(Saved entries)
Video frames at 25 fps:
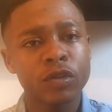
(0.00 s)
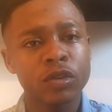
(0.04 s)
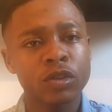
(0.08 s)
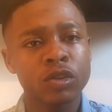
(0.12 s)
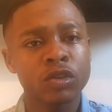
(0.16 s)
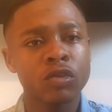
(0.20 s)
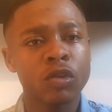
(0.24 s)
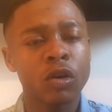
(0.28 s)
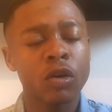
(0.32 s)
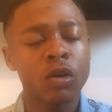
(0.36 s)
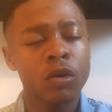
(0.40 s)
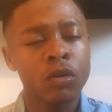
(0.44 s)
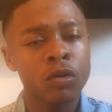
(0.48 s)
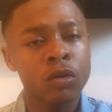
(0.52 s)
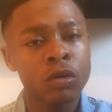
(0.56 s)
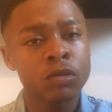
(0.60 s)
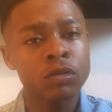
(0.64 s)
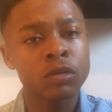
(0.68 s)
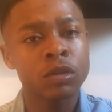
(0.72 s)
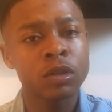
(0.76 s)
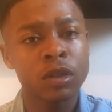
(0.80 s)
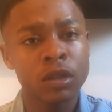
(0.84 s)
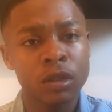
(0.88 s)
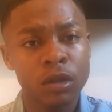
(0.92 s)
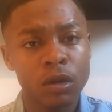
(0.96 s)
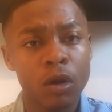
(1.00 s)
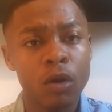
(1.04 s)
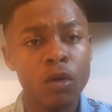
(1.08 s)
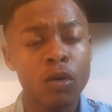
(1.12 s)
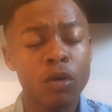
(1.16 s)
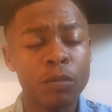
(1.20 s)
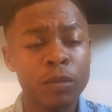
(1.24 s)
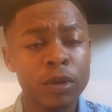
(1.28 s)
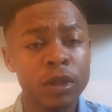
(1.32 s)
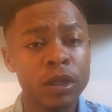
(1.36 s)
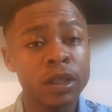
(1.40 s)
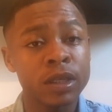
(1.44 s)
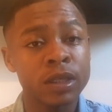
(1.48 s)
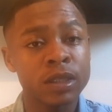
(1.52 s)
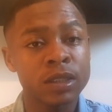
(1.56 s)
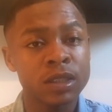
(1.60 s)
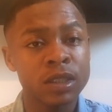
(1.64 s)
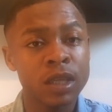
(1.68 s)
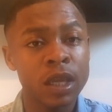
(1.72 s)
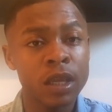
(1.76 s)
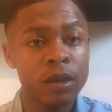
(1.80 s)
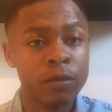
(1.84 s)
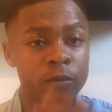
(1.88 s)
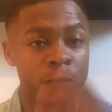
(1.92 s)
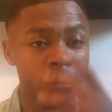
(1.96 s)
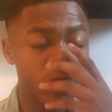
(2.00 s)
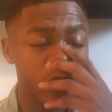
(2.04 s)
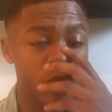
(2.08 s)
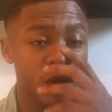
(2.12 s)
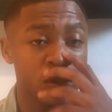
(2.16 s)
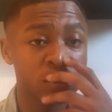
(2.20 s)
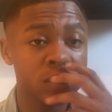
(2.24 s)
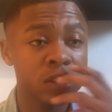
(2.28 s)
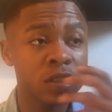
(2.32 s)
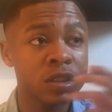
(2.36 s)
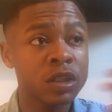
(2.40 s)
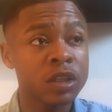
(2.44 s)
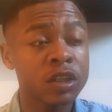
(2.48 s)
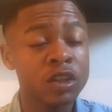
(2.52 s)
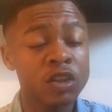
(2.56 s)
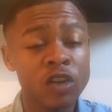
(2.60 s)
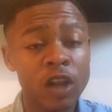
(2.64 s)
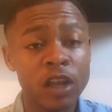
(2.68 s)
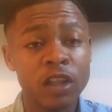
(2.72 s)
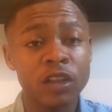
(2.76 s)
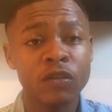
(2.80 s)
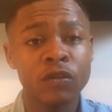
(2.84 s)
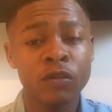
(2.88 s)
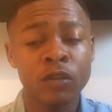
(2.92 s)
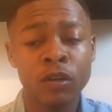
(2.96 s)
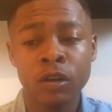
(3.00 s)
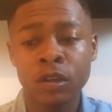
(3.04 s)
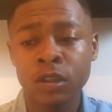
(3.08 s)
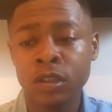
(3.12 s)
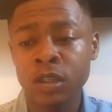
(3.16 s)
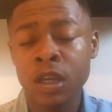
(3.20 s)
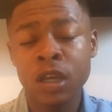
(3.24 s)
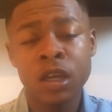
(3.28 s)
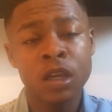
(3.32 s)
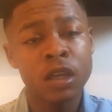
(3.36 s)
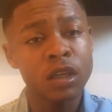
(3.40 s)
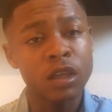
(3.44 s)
of a stronghold and ultimately a say in regards to their transfers,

TASK INSTRUCTIONS:
Repeat every entry exactly. Do not include the pictures.

RESPONSE:
Video frames at 25 fps:
(0.00 s)
(0.04 s)
(0.08 s)
(0.12 s)
(0.16 s)
(0.20 s)
(0.24 s)
(0.28 s)
(0.32 s)
(0.36 s)
(0.40 s)
(0.44 s)
(0.48 s)
(0.52 s)
(0.56 s)
(0.60 s)
(0.64 s)
(0.68 s)
(0.72 s)
(0.76 s)
(0.80 s)
(0.84 s)
(0.88 s)
(0.92 s)
(0.96 s)
(1.00 s)
(1.04 s)
(1.08 s)
(1.12 s)
(1.16 s)
(1.20 s)
(1.24 s)
(1.28 s)
(1.32 s)
(1.36 s)
(1.40 s)
(1.44 s)
(1.48 s)
(1.52 s)
(1.56 s)
(1.60 s)
(1.64 s)
(1.68 s)
(1.72 s)
(1.76 s)
(1.80 s)
(1.84 s)
(1.88 s)
(1.92 s)
(1.96 s)
(2.00 s)
(2.04 s)
(2.08 s)
(2.12 s)
(2.16 s)
(2.20 s)
(2.24 s)
(2.28 s)
(2.32 s)
(2.36 s)
(2.40 s)
(2.44 s)
(2.48 s)
(2.52 s)
(2.56 s)
(2.60 s)
(2.64 s)
(2.68 s)
(2.72 s)
(2.76 s)
(2.80 s)
(2.84 s)
(2.88 s)
(2.92 s)
(2.96 s)
(3.00 s)
(3.04 s)
(3.08 s)
(3.12 s)
(3.16 s)
(3.20 s)
(3.24 s)
(3.28 s)
(3.32 s)
(3.36 s)
(3.40 s)
(3.44 s)
of a stronghold and ultimately a say in regards to their transfers,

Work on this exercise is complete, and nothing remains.